Judge Symons threw out that argument saying that the fact that Clauer, 63,  kept the body in his apartment and didn't report the death did not support a claim of innocence.

She set an arraignment date for May 9 for one of the most gruesome cases in recent Santa Cruz memory.

Disturbing details of violence, alcohol abuse and neglect came out during the one-day hearing.

Neighbors in the 10-unit apartment building, which is right on a heavily-trafficked curve on East Cliff between the view of the Beach Boardwalk and Seabright, complained about a horrid smell, but it took nearly three weeks to track it down.

"It was a rancid smell," said Santa Cruz Police officer Matthew Mulvihill, who was called to the scene April 26 by neighbors complaining about the smell. "It smelled like a dead body."

Mulvihill tracked the smell to Apartment 7 and knocked on the door. No one answered, but he said that Clauer, who had passed him downstairs, finally came up and opened the door.
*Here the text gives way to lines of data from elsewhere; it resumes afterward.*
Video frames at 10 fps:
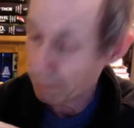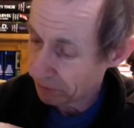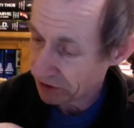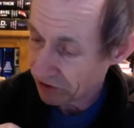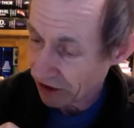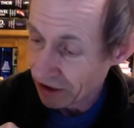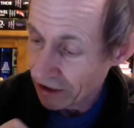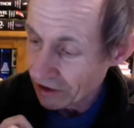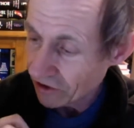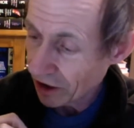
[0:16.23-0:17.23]
but uh,
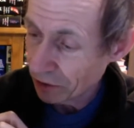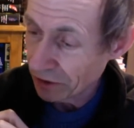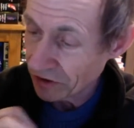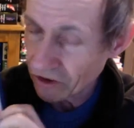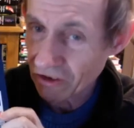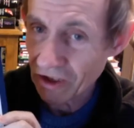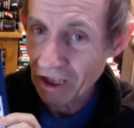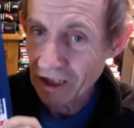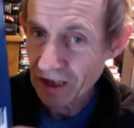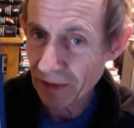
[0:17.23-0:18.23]
so it's just
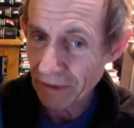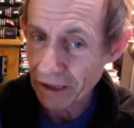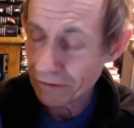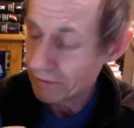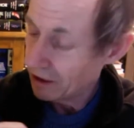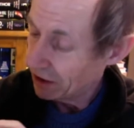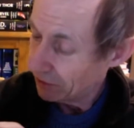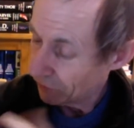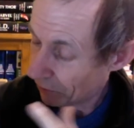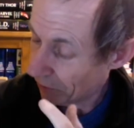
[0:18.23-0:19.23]
come out
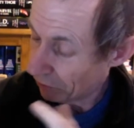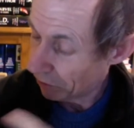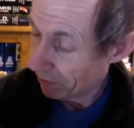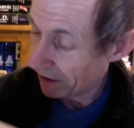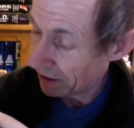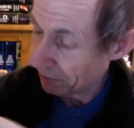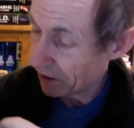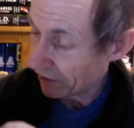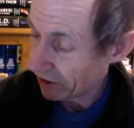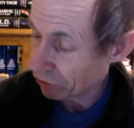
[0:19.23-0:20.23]
from Rebellion, part
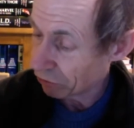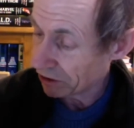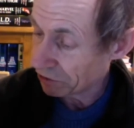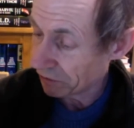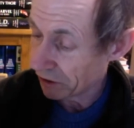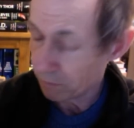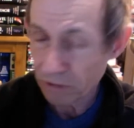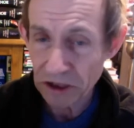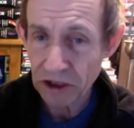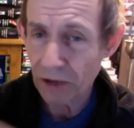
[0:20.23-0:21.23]
of their Treasury of
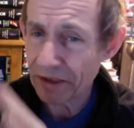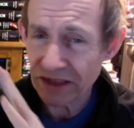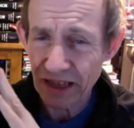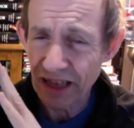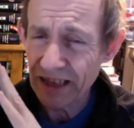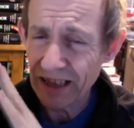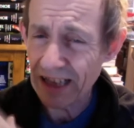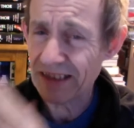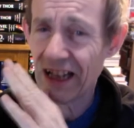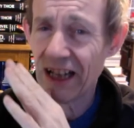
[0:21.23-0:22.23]
British Comics,
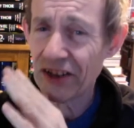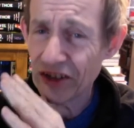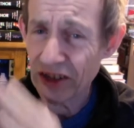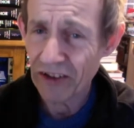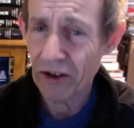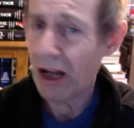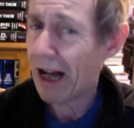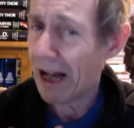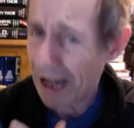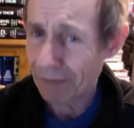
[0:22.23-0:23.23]
yet another
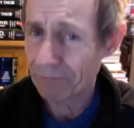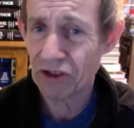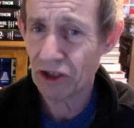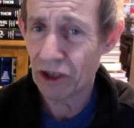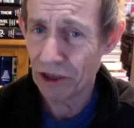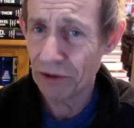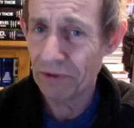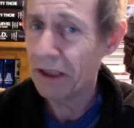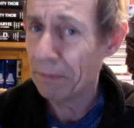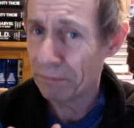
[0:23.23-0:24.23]

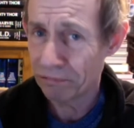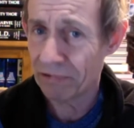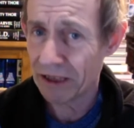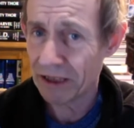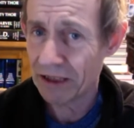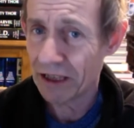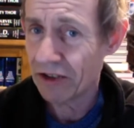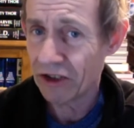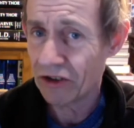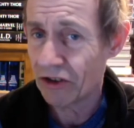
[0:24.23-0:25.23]
absolutely brilliant
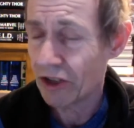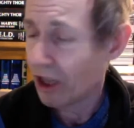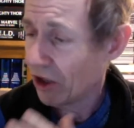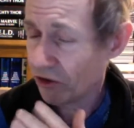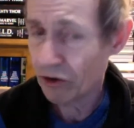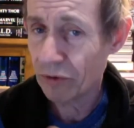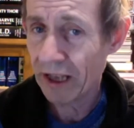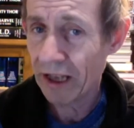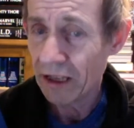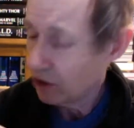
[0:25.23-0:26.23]
addition to
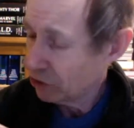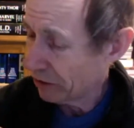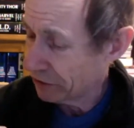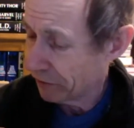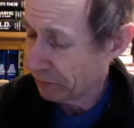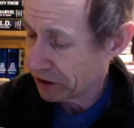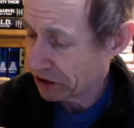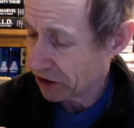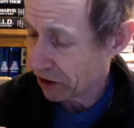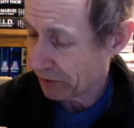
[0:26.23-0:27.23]
their Treasury of
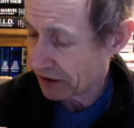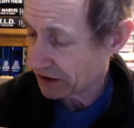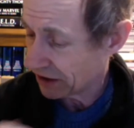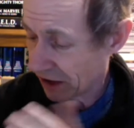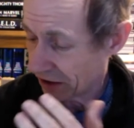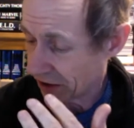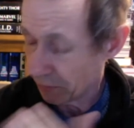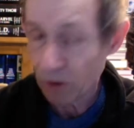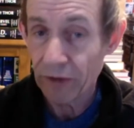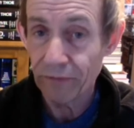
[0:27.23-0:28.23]
British Comics, and I'm
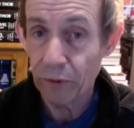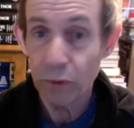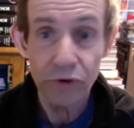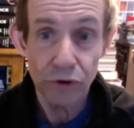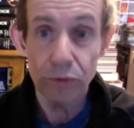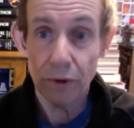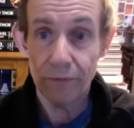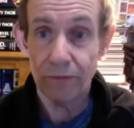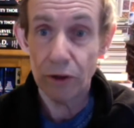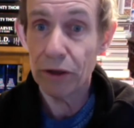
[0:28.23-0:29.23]
looking forward to
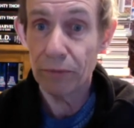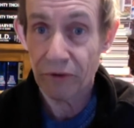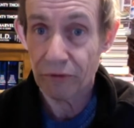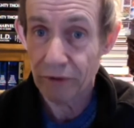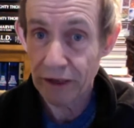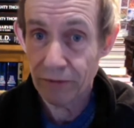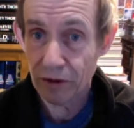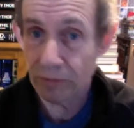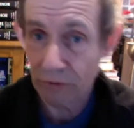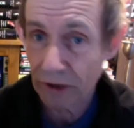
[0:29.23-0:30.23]
Volume three.
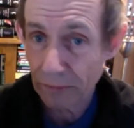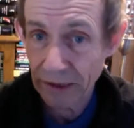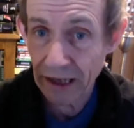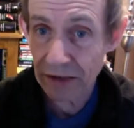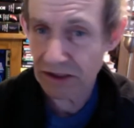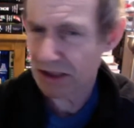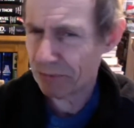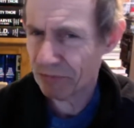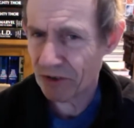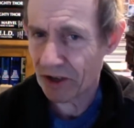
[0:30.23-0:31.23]
Volume three will be out
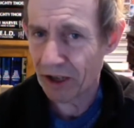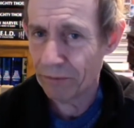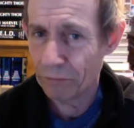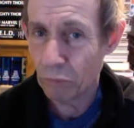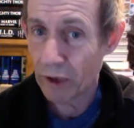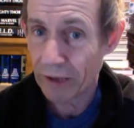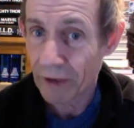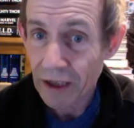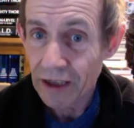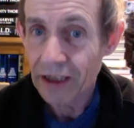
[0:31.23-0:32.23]
sometime
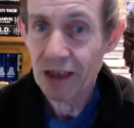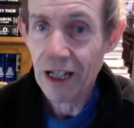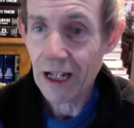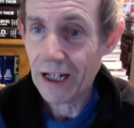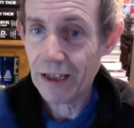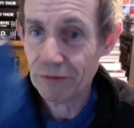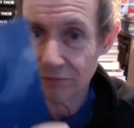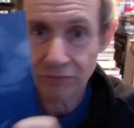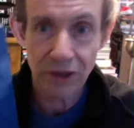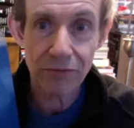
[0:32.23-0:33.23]
whenever, and
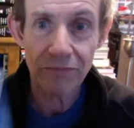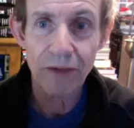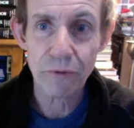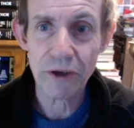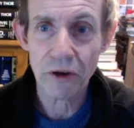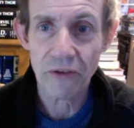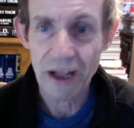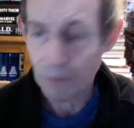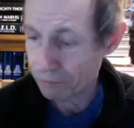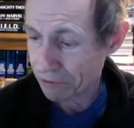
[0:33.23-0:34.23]
well, I've already got that
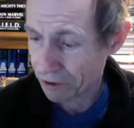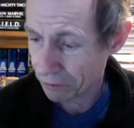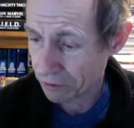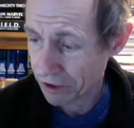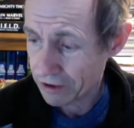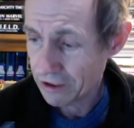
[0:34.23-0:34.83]
on pre-order,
When he asked Clauer what the smell was, Clauer told him, "Something went foul."

The officer said he looked around the apartment, including in the bathroom, before he spotted a badly decomposed body on the bed, lying on its left side, facing the wall. He said he couldn't tell if it was a man or a woman and the skin had turned black.

Stearns and Clauer had been together for a year, the judge was told, and Stearns lived in the apartment but never had a key for it. Both had extensive criminal records of alcohol and drug abuse.

Neighbors said that every three days or so they heard Stearns yell "stop" and "get off me" and what sounded like loud struggles in the apartment, according to detective Butler. They said that Stearns was often yelling and ordering Clauer around.

But Siurop told Butler she was afraid to ask Clauer about the noises on April 7 because she was afraid of him.